= Beginning of Section =
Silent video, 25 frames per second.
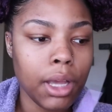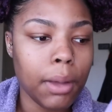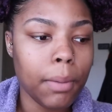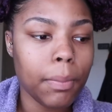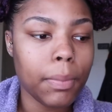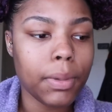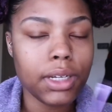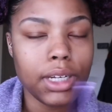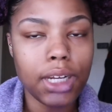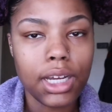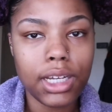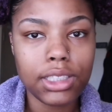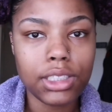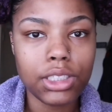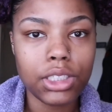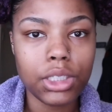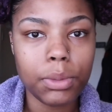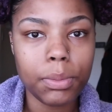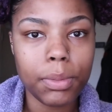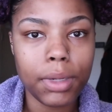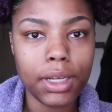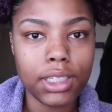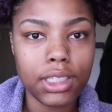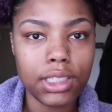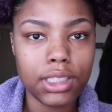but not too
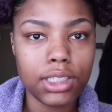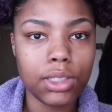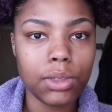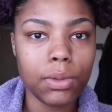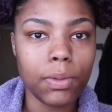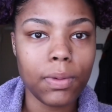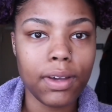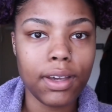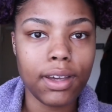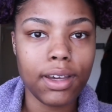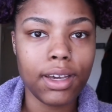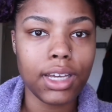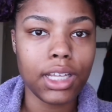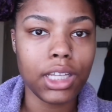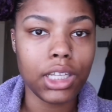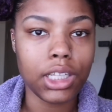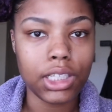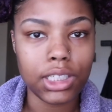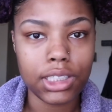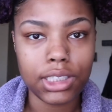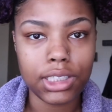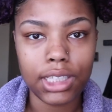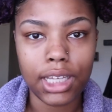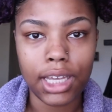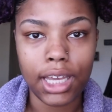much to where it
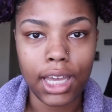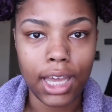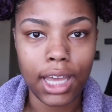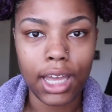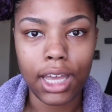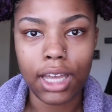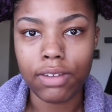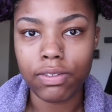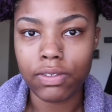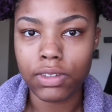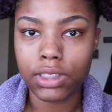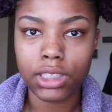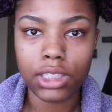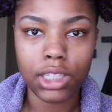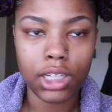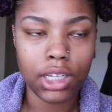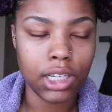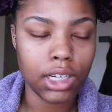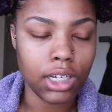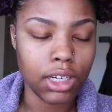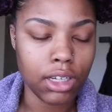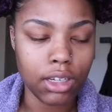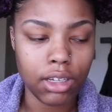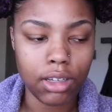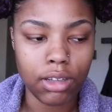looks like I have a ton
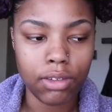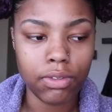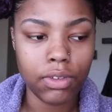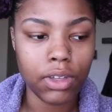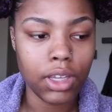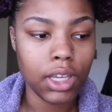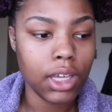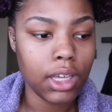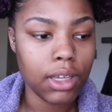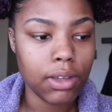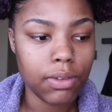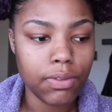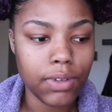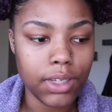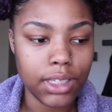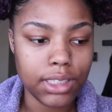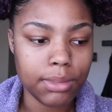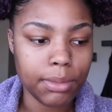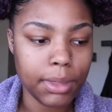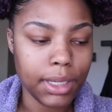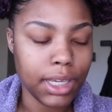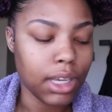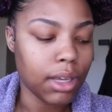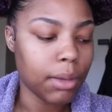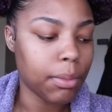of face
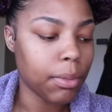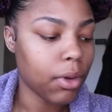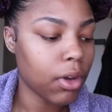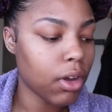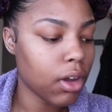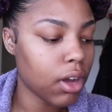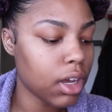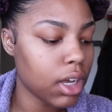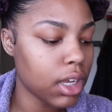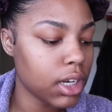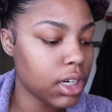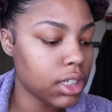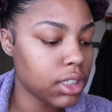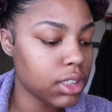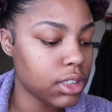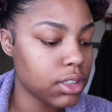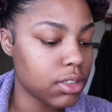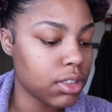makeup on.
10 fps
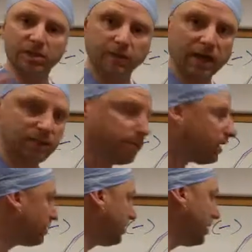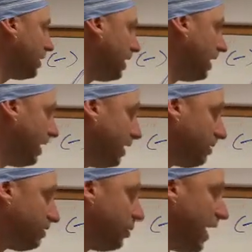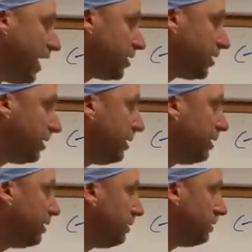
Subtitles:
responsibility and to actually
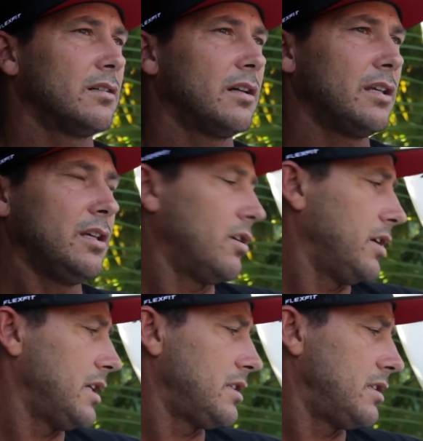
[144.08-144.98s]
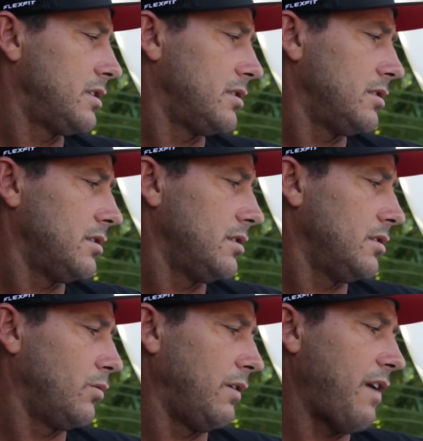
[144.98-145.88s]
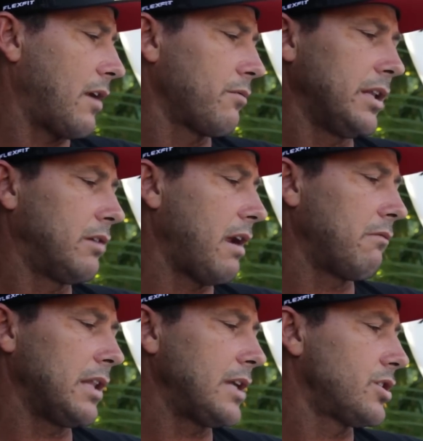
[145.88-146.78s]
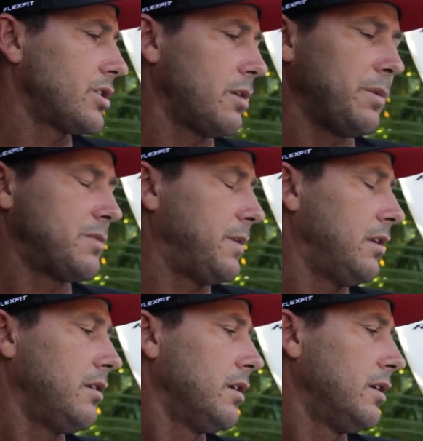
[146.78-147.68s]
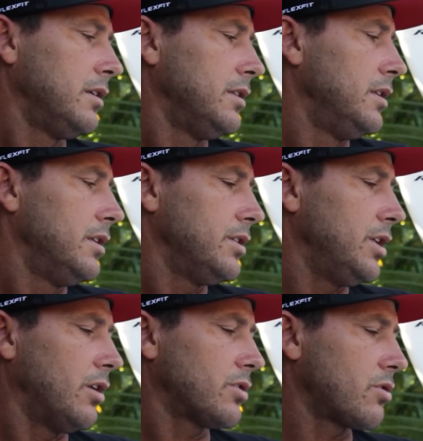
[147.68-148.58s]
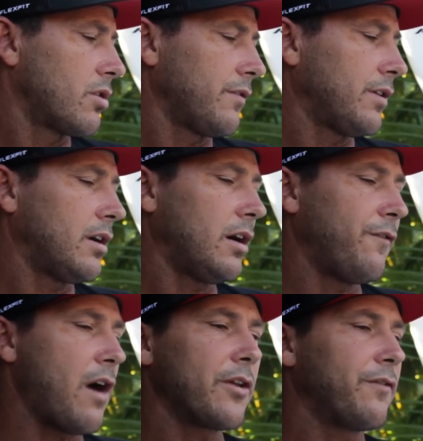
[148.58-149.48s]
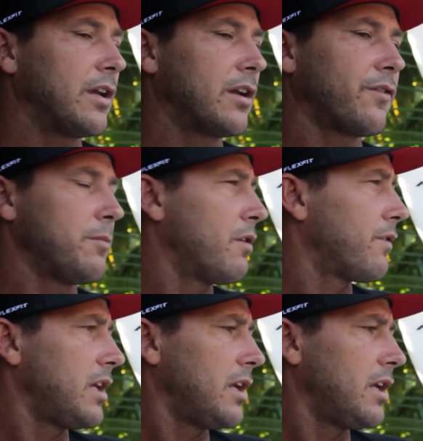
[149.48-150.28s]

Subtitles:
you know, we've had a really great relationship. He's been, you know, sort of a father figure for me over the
= End of Section =
● **Exercise brief**
Pictures are to be left out. Everything else in the records must be written out exactly.

● **Solution to the exercise**
Silent video, 25 frames per second.
but not too
much to where it
looks like I have a ton
of face
makeup on.
10 fps
Subtitles:
responsibility and to actually
[144.08-144.98s]
[144.98-145.88s]
[145.88-146.78s]
[146.78-147.68s]
[147.68-148.58s]
[148.58-149.48s]
[149.48-150.28s]

Subtitles:
you know, we've had a really great relationship. He's been, you know, sort of a father figure for me over the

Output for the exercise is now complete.